Thus, a conspicuous feature of the mammalian transport apparatus is its great complexity. There are more transport strategies, types of vesicles, and trafficking pathways than was expected until only a few years ago. Also, each anterograde trafficking step is counterbalanced by one or more recycling steps, and most of the various endocytic stations appear to be interconnected bidirectionally.31 Moreover, certain specialized cells host uniquely differentiated organelles (e.g., secretory granules in endocrine and exocrine cells, melanosomes in melanocytes, lytic granules in immune cells, and dense granules in platelets), and at least in some cells (and potentially in all) there are unconventional secretion pathways through which a number of soluble cytosolic proteins can be transported directly to the extracellular space and some transmembrane proteins can be transported to the cell surface without passing through the Golgi complex32.

A consequence of this multiplicity is a remarkable degree of redundancy and functional plasticity of the transport systems. This redundancy can partially compensate for certain genetic defects, and it can do so more efficiently in some cells than in others, depending on cell-specific requirements, which results in the selective vulnerability of certain tissues.

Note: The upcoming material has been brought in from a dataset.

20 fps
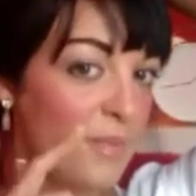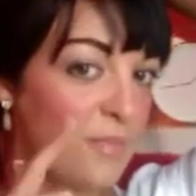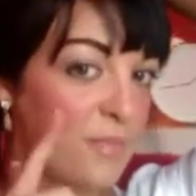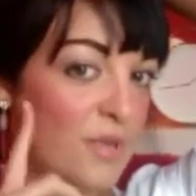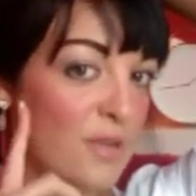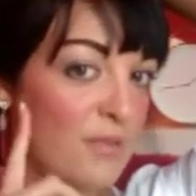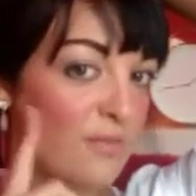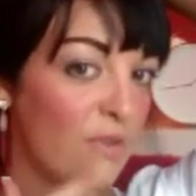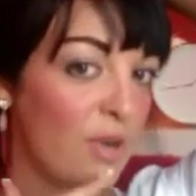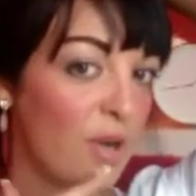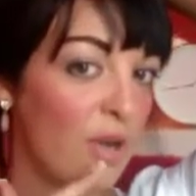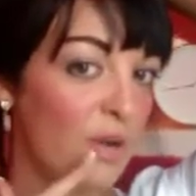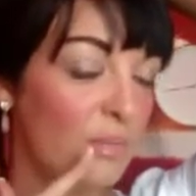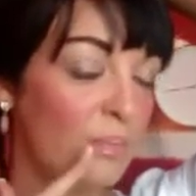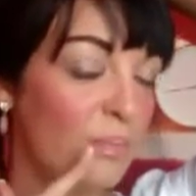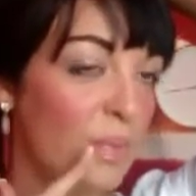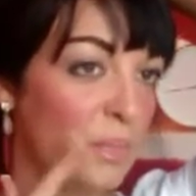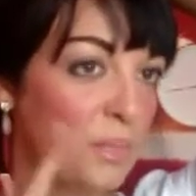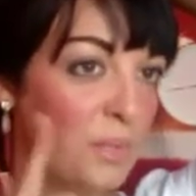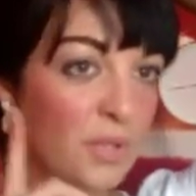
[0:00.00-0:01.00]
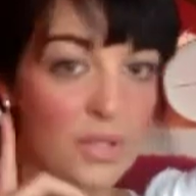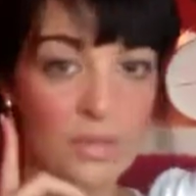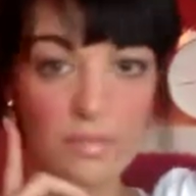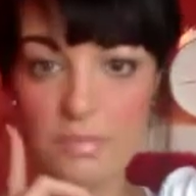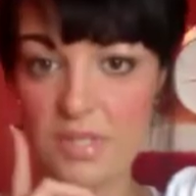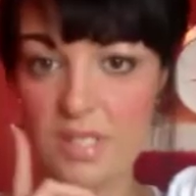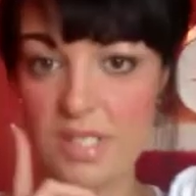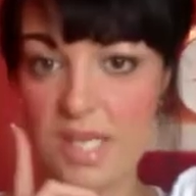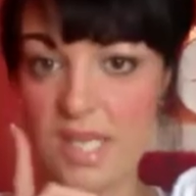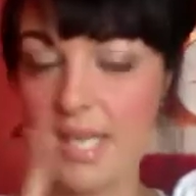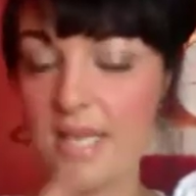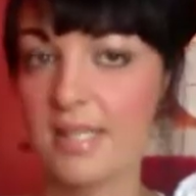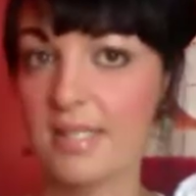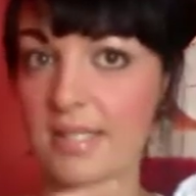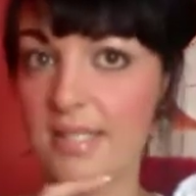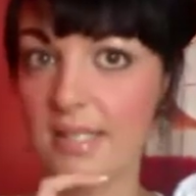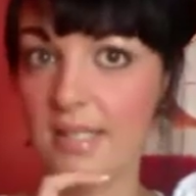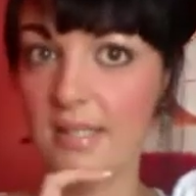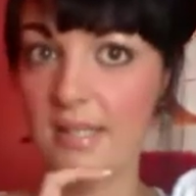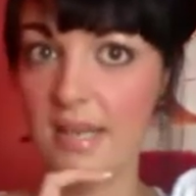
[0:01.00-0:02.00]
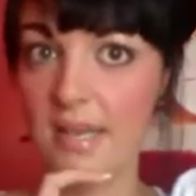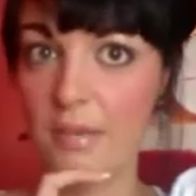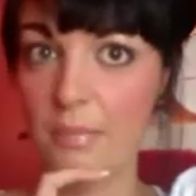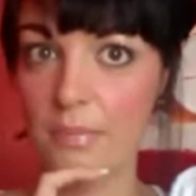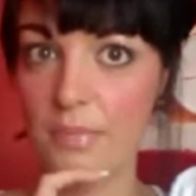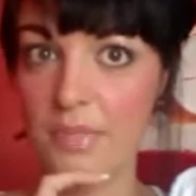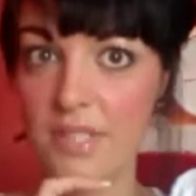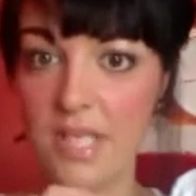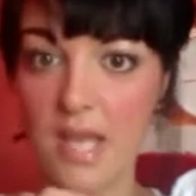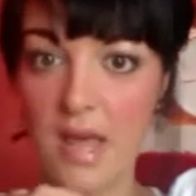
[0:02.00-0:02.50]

You've got bubblegum cheeks and lips,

Another important issue is how the overall trafficking system maintains its homeostasis in the face of the rapid membrane fluxes that constantly change the size and composition of the transport organelles, or compartments. Among several possible mechanisms, one that has been recently explored relies on signaling circuits located on the trafficking organelles themselves that sense the passage of traffic and rapidly react to restore the balance across the compartments.

Mechanistic Basis

During the past decade, the increasingly rapid discovery of genes that are linked to human diseases has revealed that several such genes are involved in membrane trafficking. Efforts are now being more specifically directed toward understanding how disease manifestations can be mechanistically explained through our basic knowledge of the trafficking machinery and toward exploiting this new knowledge of the molecular basis of genetic syndromes to obtain insights into the organization of the trafficking processes.

Mendelian diseases of membrane trafficking arise from mutations in genes that encode either cargo proteins or components of the biosynthetic and trafficking machinery. Among these genes, those that encode cargo proteins are more widely represented because they are more numerous and because many cargoes are tissue-specific and not essential for the survival of an embryo. On the other hand, mutations in genes that encode ubiquitous transport-machinery proteins are more likely to be lethal. Nevertheless, several of these mutations have been found to be involved in mendelian diseases, and more continue to be reported. Probably some of these mutations can, under favorable conditions, be partially compensated for by the plasticity of the transport systems.